• Work instructions:
Without pictures, retype the following entries exactly.
Data extract section start
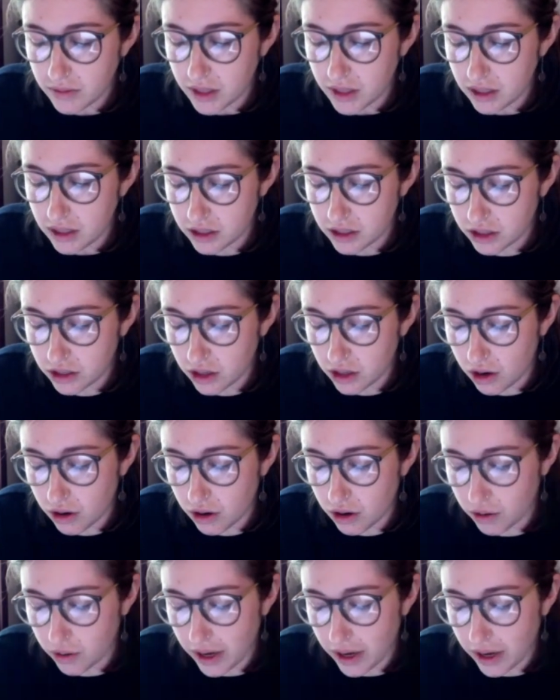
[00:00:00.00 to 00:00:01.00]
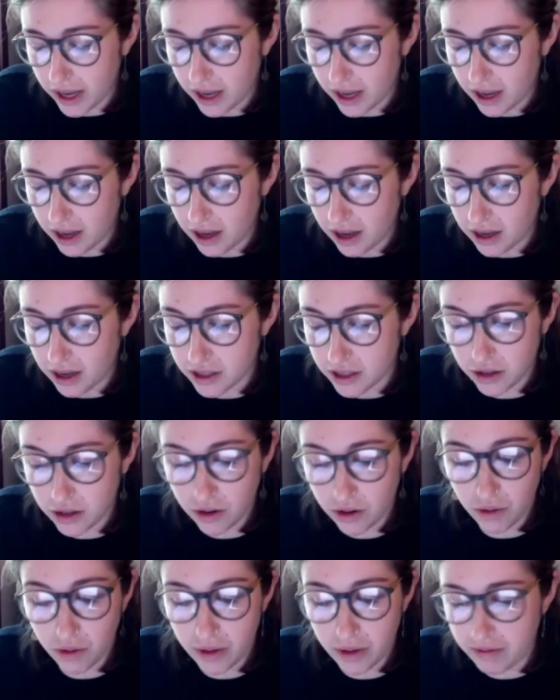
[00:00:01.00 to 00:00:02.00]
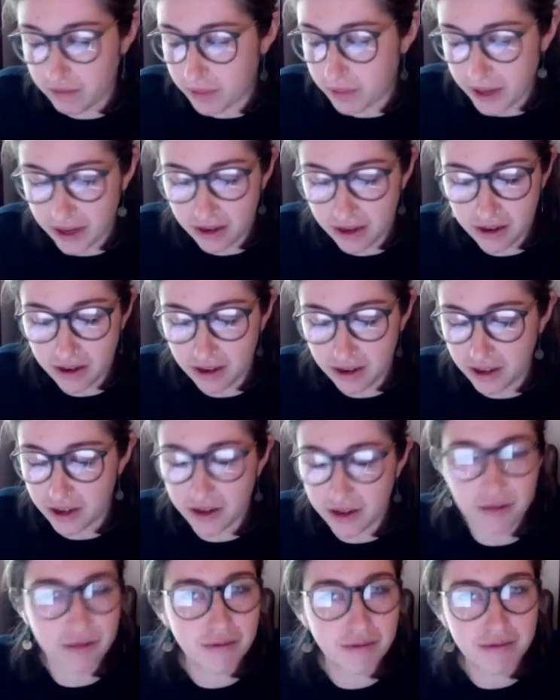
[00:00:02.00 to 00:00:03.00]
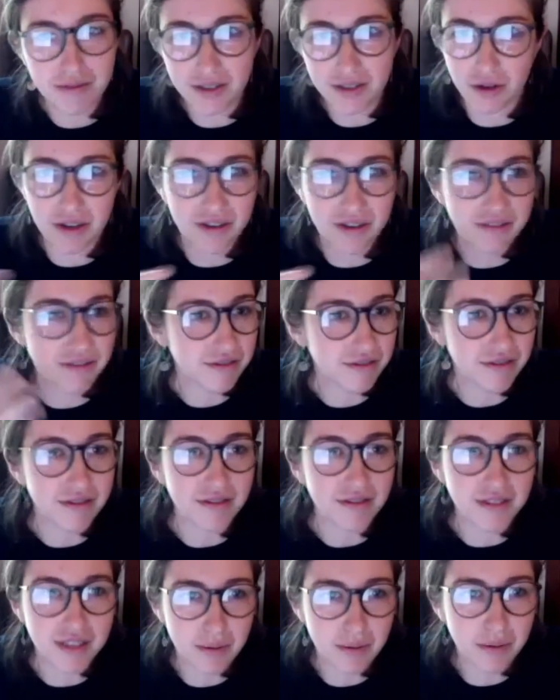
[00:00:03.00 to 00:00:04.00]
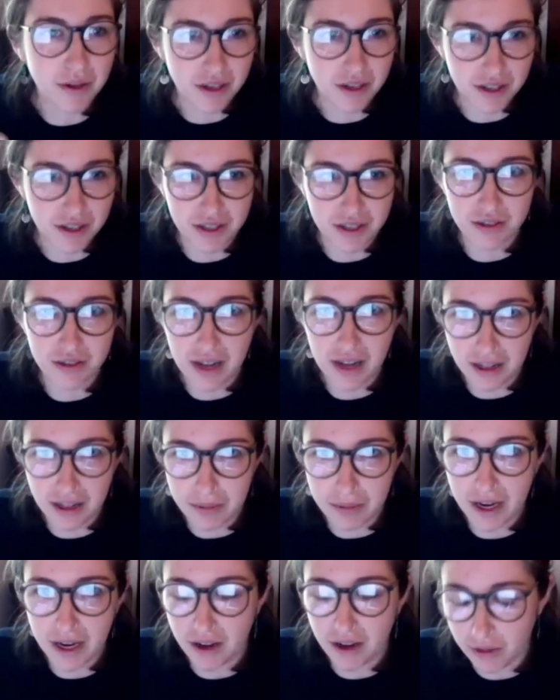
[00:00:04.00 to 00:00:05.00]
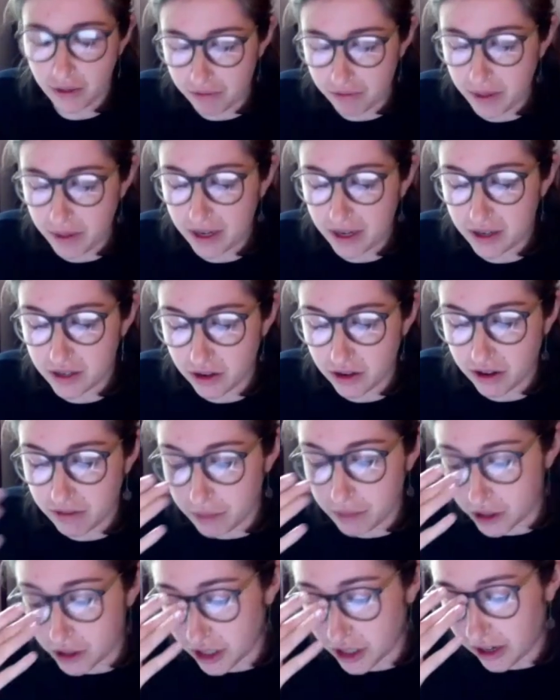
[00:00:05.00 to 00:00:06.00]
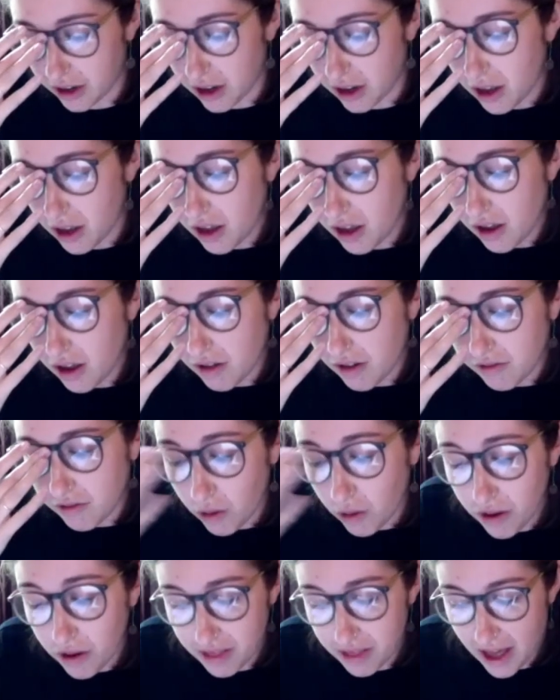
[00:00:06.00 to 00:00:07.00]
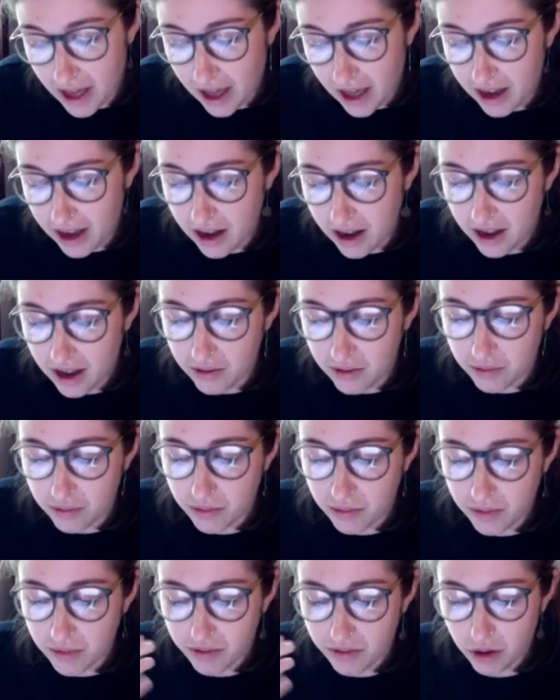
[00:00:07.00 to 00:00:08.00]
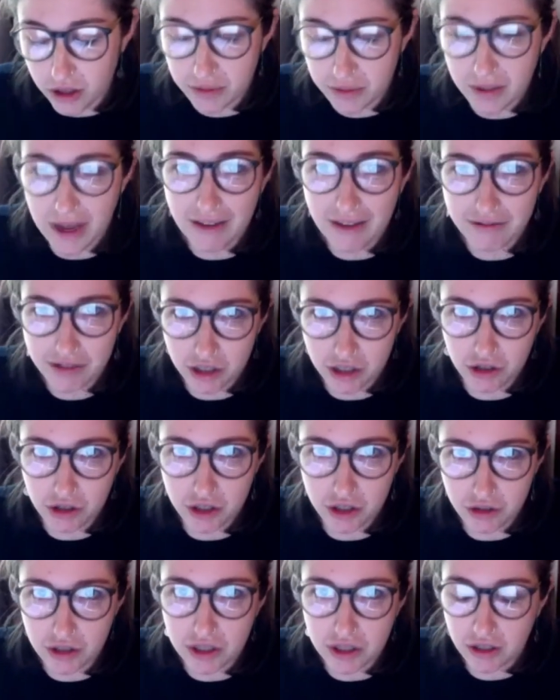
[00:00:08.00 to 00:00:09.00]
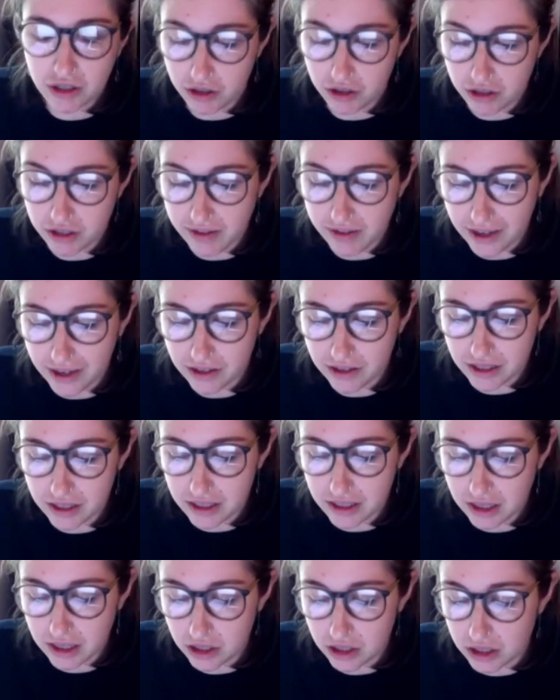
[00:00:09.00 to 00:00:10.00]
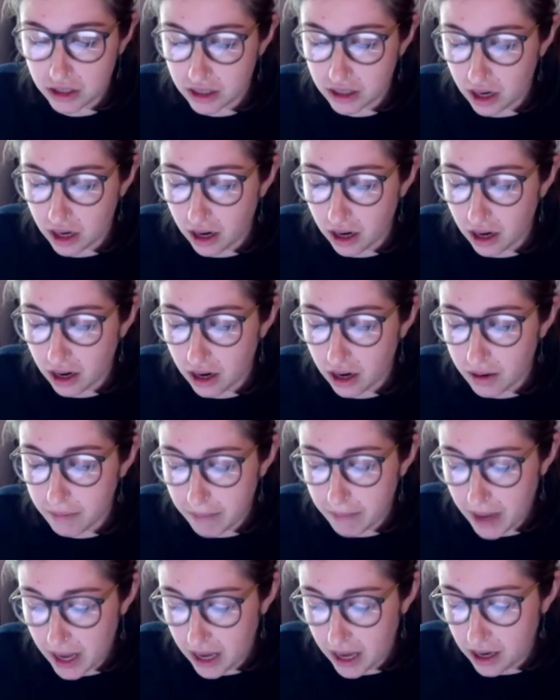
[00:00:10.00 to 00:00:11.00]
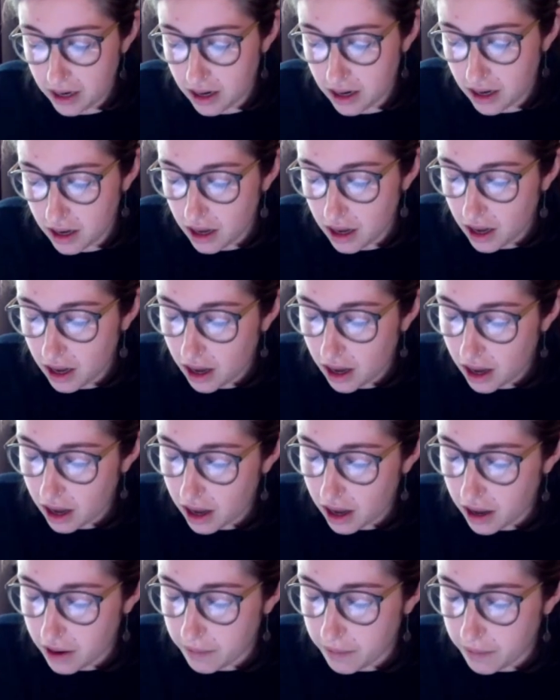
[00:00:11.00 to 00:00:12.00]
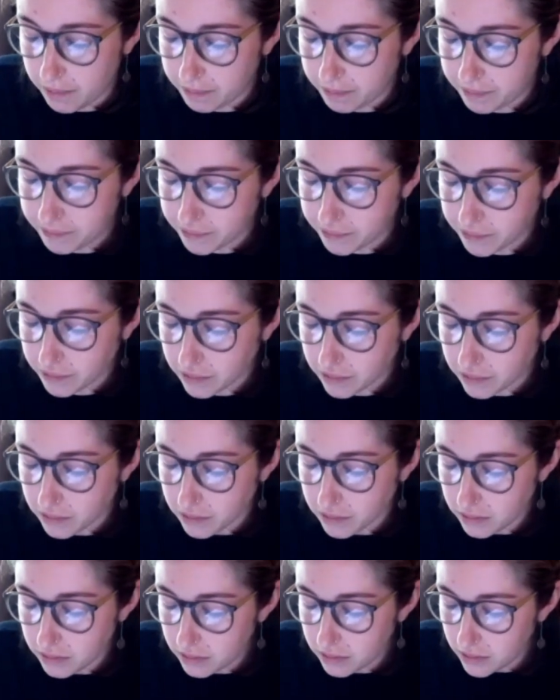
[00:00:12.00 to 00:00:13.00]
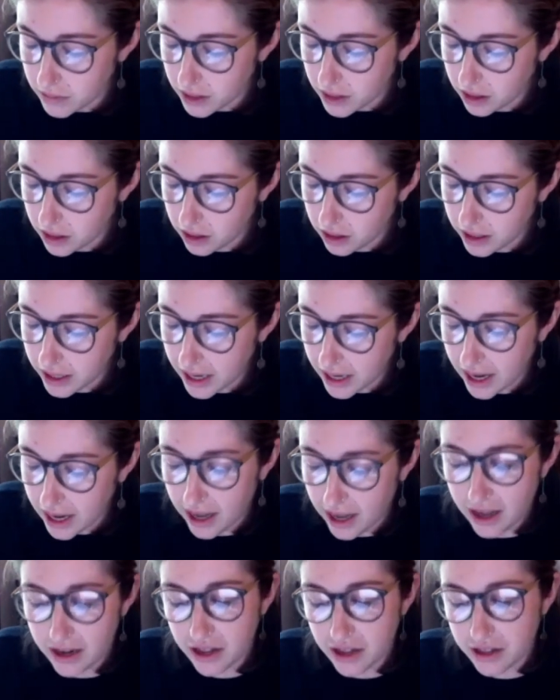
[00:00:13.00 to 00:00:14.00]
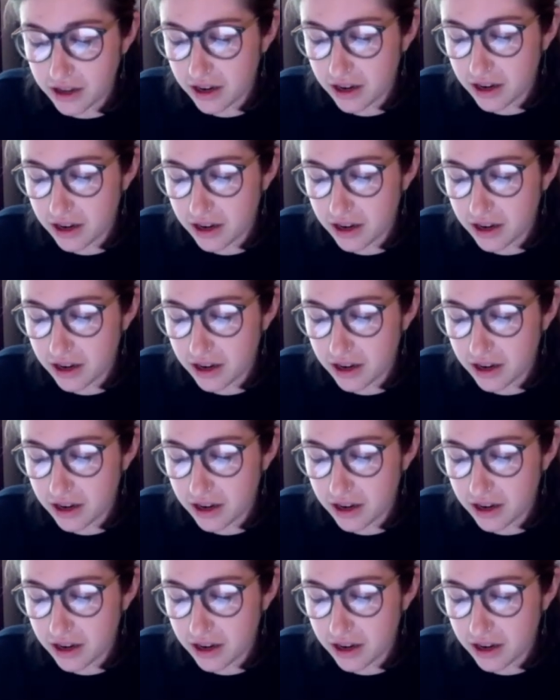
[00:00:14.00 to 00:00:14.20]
So we've been, you know, sort of similar to Alameda, we've been sort of pushing for that. And of course we have till June till those final decisions are made. Another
Data extract section end
• Response:
[00:00:00.00 to 00:00:01.00]
[00:00:01.00 to 00:00:02.00]
[00:00:02.00 to 00:00:03.00]
[00:00:03.00 to 00:00:04.00]
[00:00:04.00 to 00:00:05.00]
[00:00:05.00 to 00:00:06.00]
[00:00:06.00 to 00:00:07.00]
[00:00:07.00 to 00:00:08.00]
[00:00:08.00 to 00:00:09.00]
[00:00:09.00 to 00:00:10.00]
[00:00:10.00 to 00:00:11.00]
[00:00:11.00 to 00:00:12.00]
[00:00:12.00 to 00:00:13.00]
[00:00:13.00 to 00:00:14.00]
[00:00:14.00 to 00:00:14.20]
So we've been, you know, sort of similar to Alameda, we've been sort of pushing for that. And of course we have till June till those final decisions are made. Another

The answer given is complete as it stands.